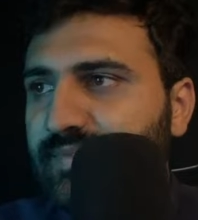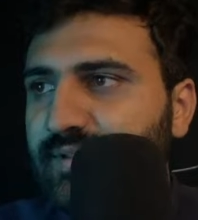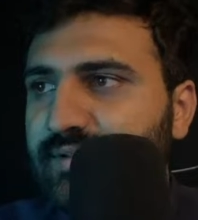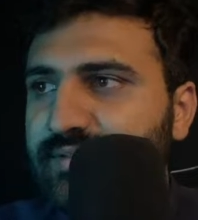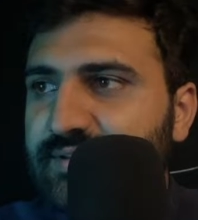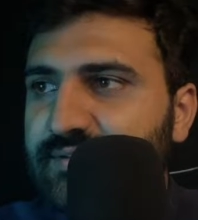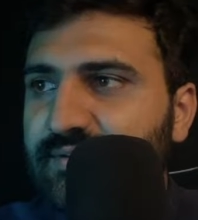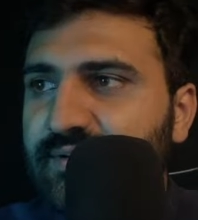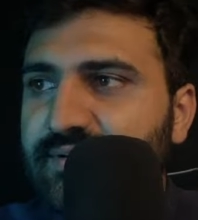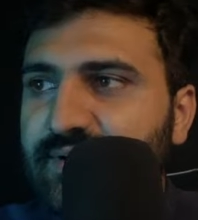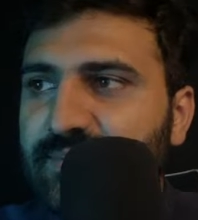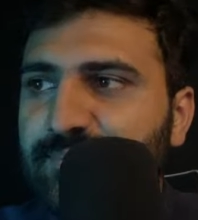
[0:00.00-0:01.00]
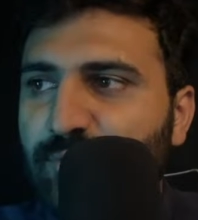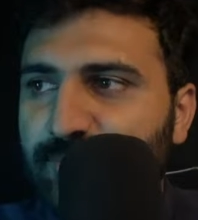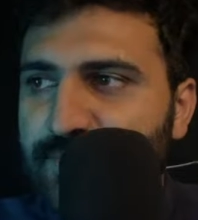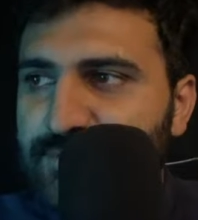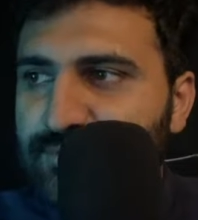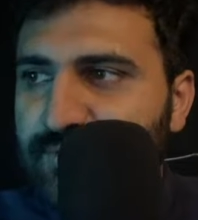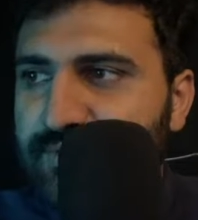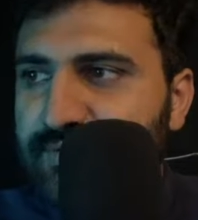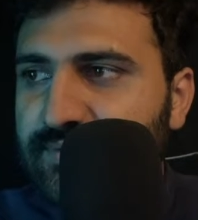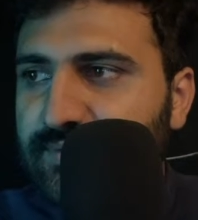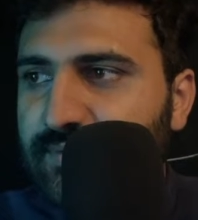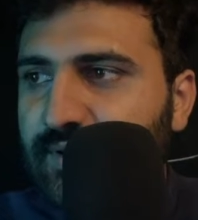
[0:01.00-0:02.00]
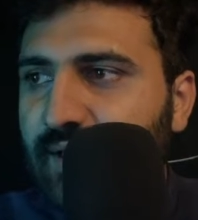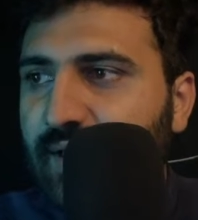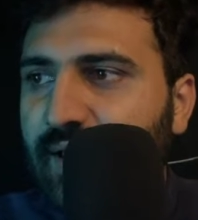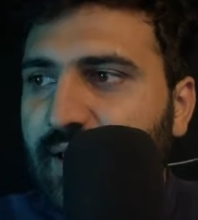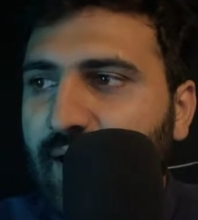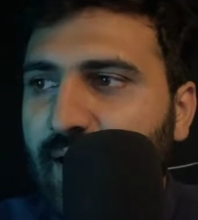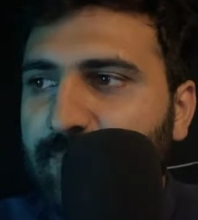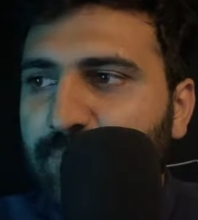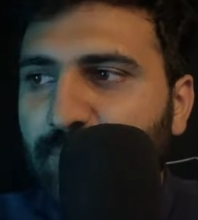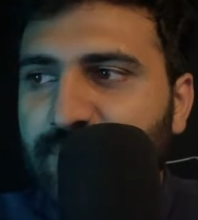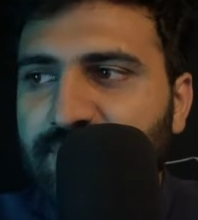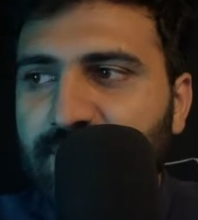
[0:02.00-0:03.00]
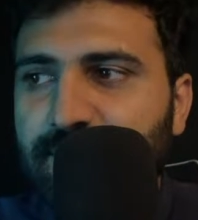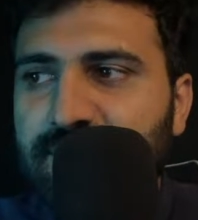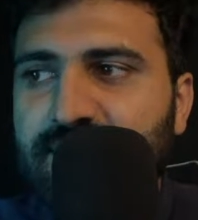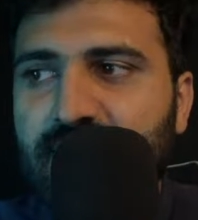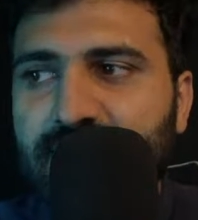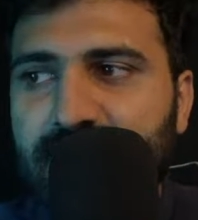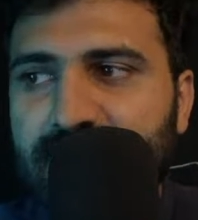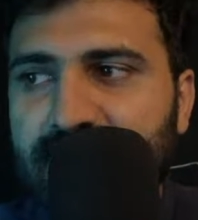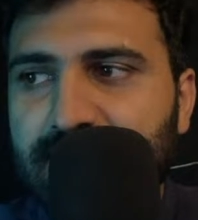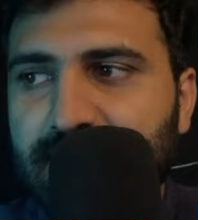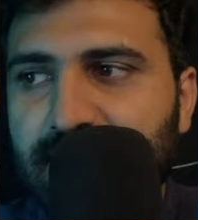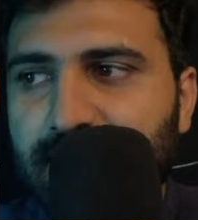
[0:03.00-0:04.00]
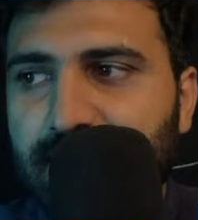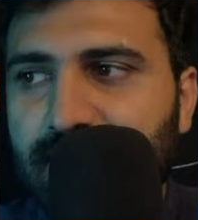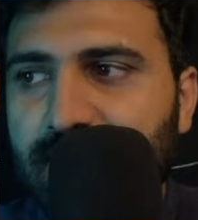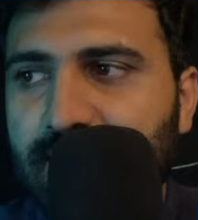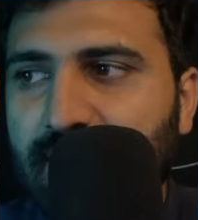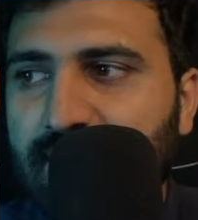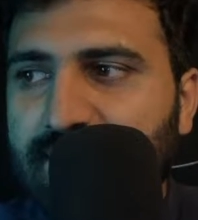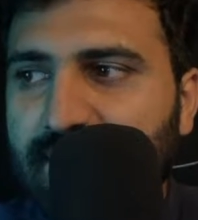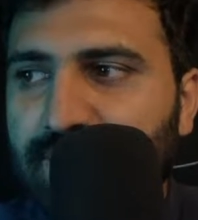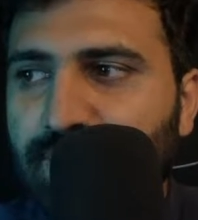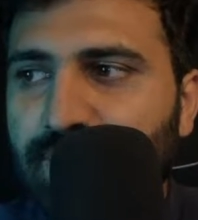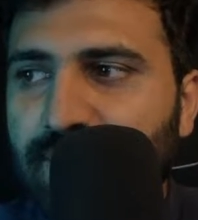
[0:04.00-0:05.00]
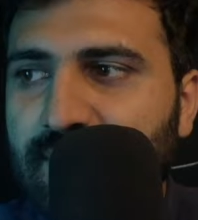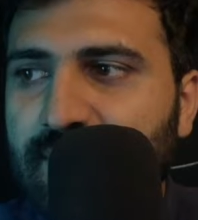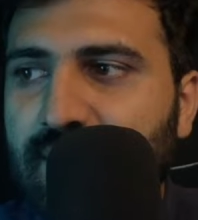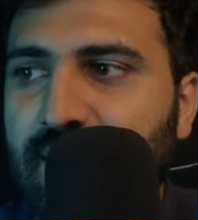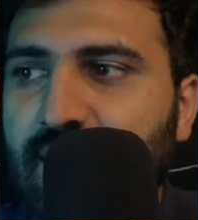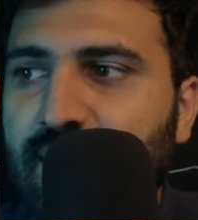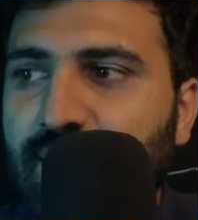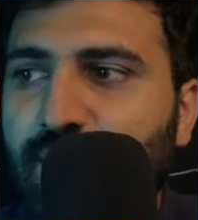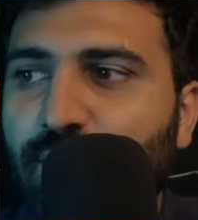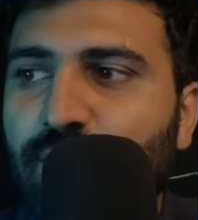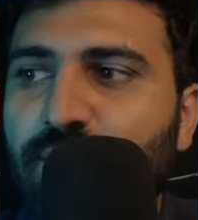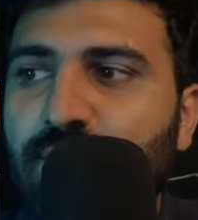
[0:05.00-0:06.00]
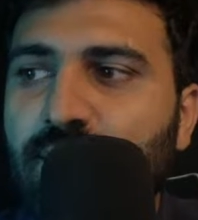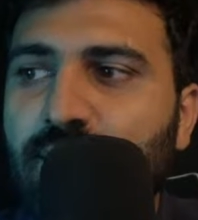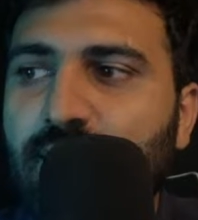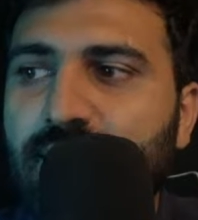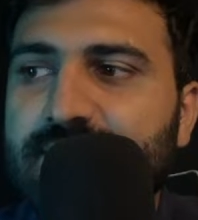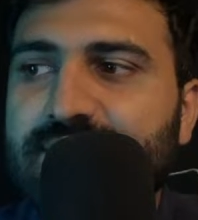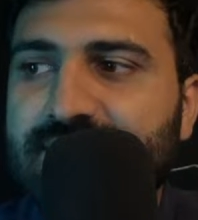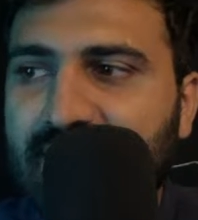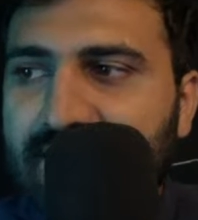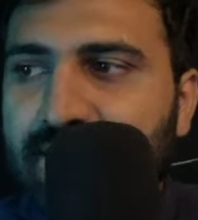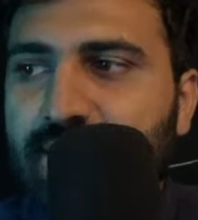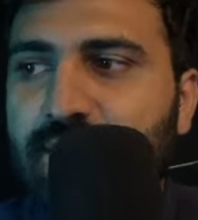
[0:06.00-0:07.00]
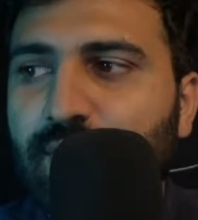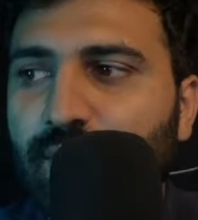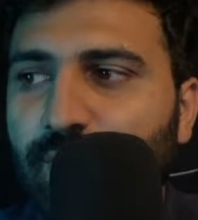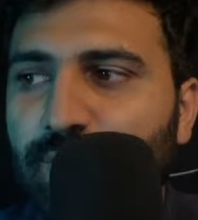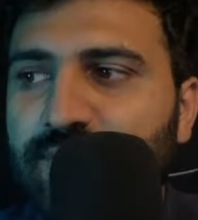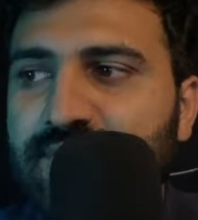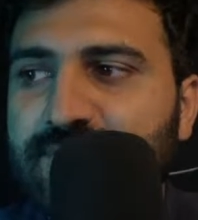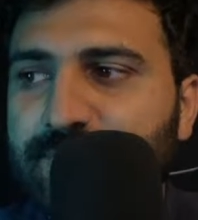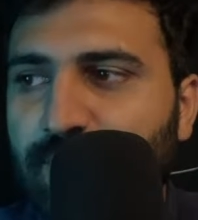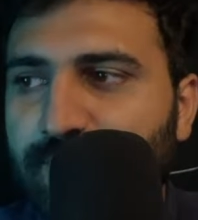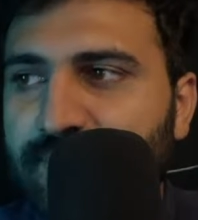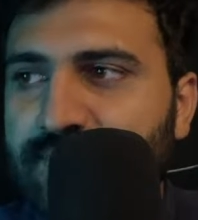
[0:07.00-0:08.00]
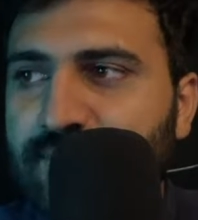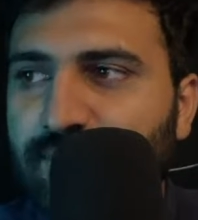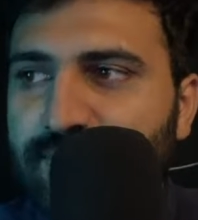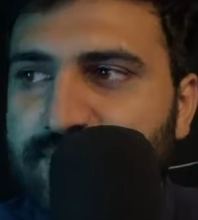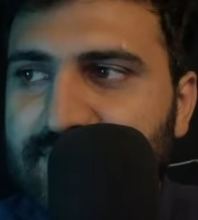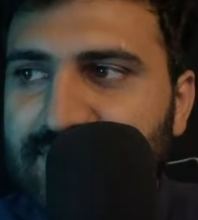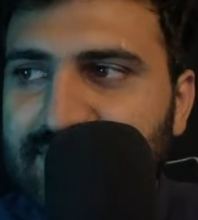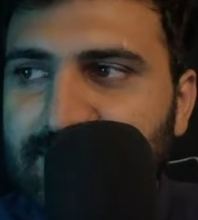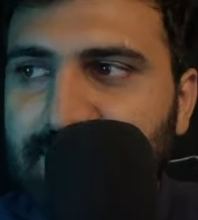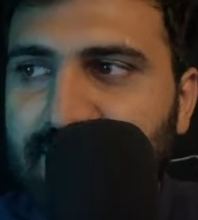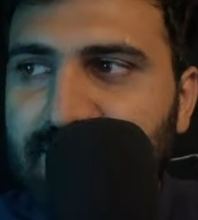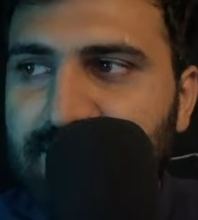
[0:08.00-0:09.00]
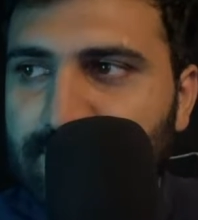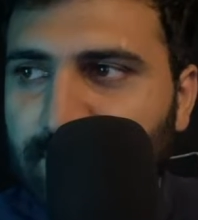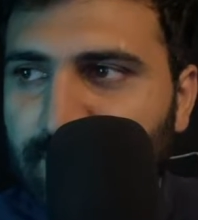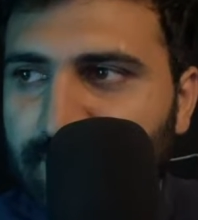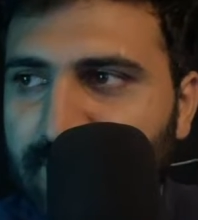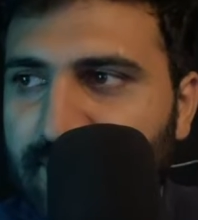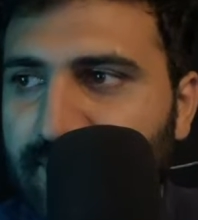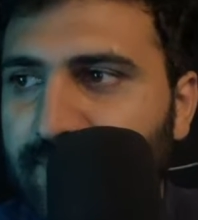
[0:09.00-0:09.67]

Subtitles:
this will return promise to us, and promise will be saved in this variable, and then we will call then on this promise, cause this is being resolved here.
-*-
Copy out all of the entries exactly as they stand, with no pictures in your copy.

[0:00.00-0:01.00]
[0:01.00-0:02.00]
[0:02.00-0:03.00]
[0:03.00-0:04.00]
[0:04.00-0:05.00]
[0:05.00-0:06.00]
[0:06.00-0:07.00]
[0:07.00-0:08.00]
[0:08.00-0:09.00]
[0:09.00-0:09.67]

Subtitles:
this will return promise to us, and promise will be saved in this variable, and then we will call then on this promise, cause this is being resolved here.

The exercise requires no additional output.